Sanat dünyası bu oyunu bekliyor… Özkök duyunca telefona sarıldı

Şimdiden ilan ediyorum.
Bu yılın sahnelerdeki olayı “Don Kişot” Müzikali olacak.
Bu ilk paylaşımı önceki gün yapıldı. Böylece müzikalin afişini gördük.
O paylaşımla birlikte sonbahardan itibaren çok konuşacağımız iki oyuncunun yan yana geleceğini öğrendik.
Aldonza’yı Zuhal Olcay, Don Kişot’u Selçuk Yöntem oynayacak.
Sancho Panza rolünde ise Cengiz Bozkurt var.
Şahane bir kast.

46 YIL SONRA SAHNEDE YAN YANA GELEN İKİ “SÜPER EX”

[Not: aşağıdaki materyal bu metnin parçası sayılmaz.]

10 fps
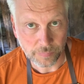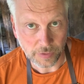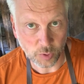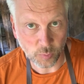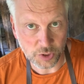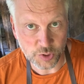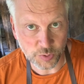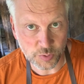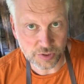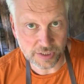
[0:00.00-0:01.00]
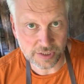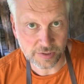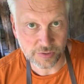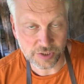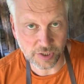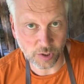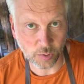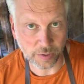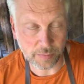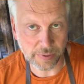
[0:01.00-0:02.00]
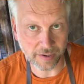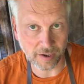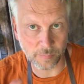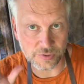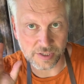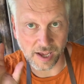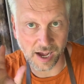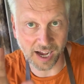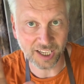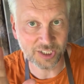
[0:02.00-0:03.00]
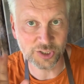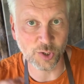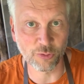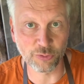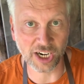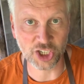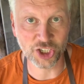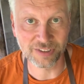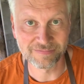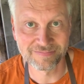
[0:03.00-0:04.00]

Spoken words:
You want to use this so it becomes so fresh.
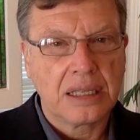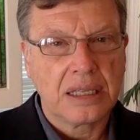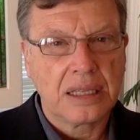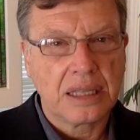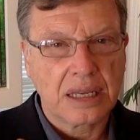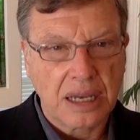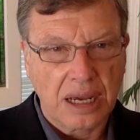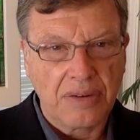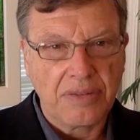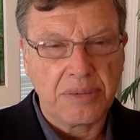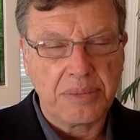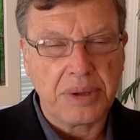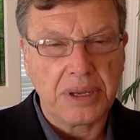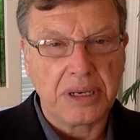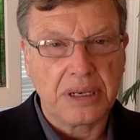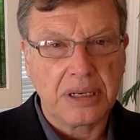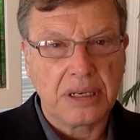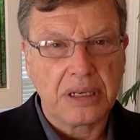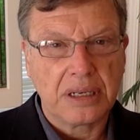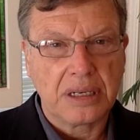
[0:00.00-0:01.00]
the government
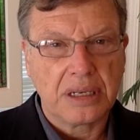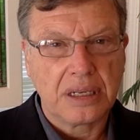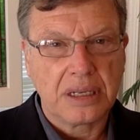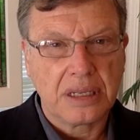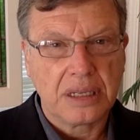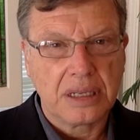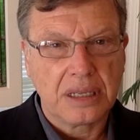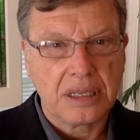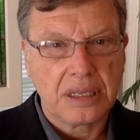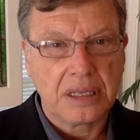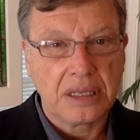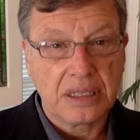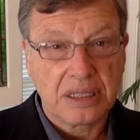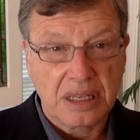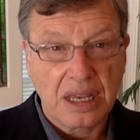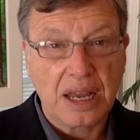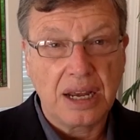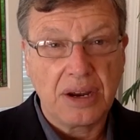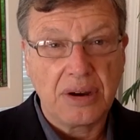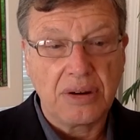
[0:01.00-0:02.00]
is
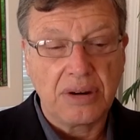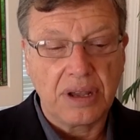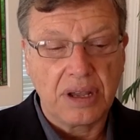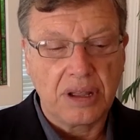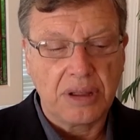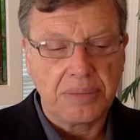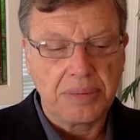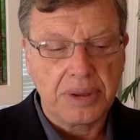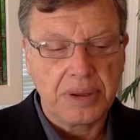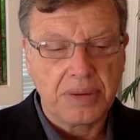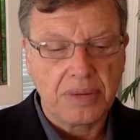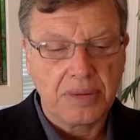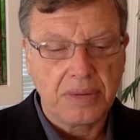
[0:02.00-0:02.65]
not here to help you.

İster istemez gözler, Zuhal Olcay, Selçuk Yöntem ikilisine çevrildi.
Bu ikili sadece çok iyi oyunculukları değil, aynı zamanda kişisel geçmişleri açısından da daha şimdiden kültür dünyasının en çok konuşulan konularından biri oldu.
Çünkü Ankara’nın 1970’li parlak yıllarında sanat çevresinin en gözde çiftiydi Olcay ve Yöntem.
İki sanatçı boşanmalarından 46 yıl sonra ilk defa aynı sahneyi paylaşacaklar.
Benim açımdan çok sevindirici bir haber.

ANKARA’DA AŞIK OLMAK DA SENSİZ OLMAK DA ZOR İKİ GÖZÜM

İkisi ile aynı yılların Ankara nesillerindeniz.
İkisi de Ankara Devlet Konservatuvarı mezunu.
Selçuk Yöntem 1976 mezunu.
Zuhal Olcay ise 1980’de mezun oldular.
Onlarınki okul aşkıydı.
1976’da evlendiler, 1979’da boşandılar.

DEVLET KONSERVATUVARINDA ÜNLÜ DÖNEM ARKADAŞLARI

Konservatuvar, Türkiye’nin en köklü kültür eğitimi veren kurumlarından biri.
“Darülbedayi’den” gelen bir geleneği var.
Cumhuriyet’in “klasik Avrupa tiyatro ekollerine” dayalı bir eğitimdi.
Shakespeare ve Yunan tragedyalarını çok iyi öğrenerek ve sahneleyerek yetişen bir nesildi.
Dönem arkadaşları arasında Mehmet Esen, Bülent Emin Yarar, Perihan Savaş ve Füsun Demirel gibi sonradan ünlü olacak isimler vardı. Aynı yıllarda, onlardan biraz önce Rutkay Aziz o sıralarda oturuyordu.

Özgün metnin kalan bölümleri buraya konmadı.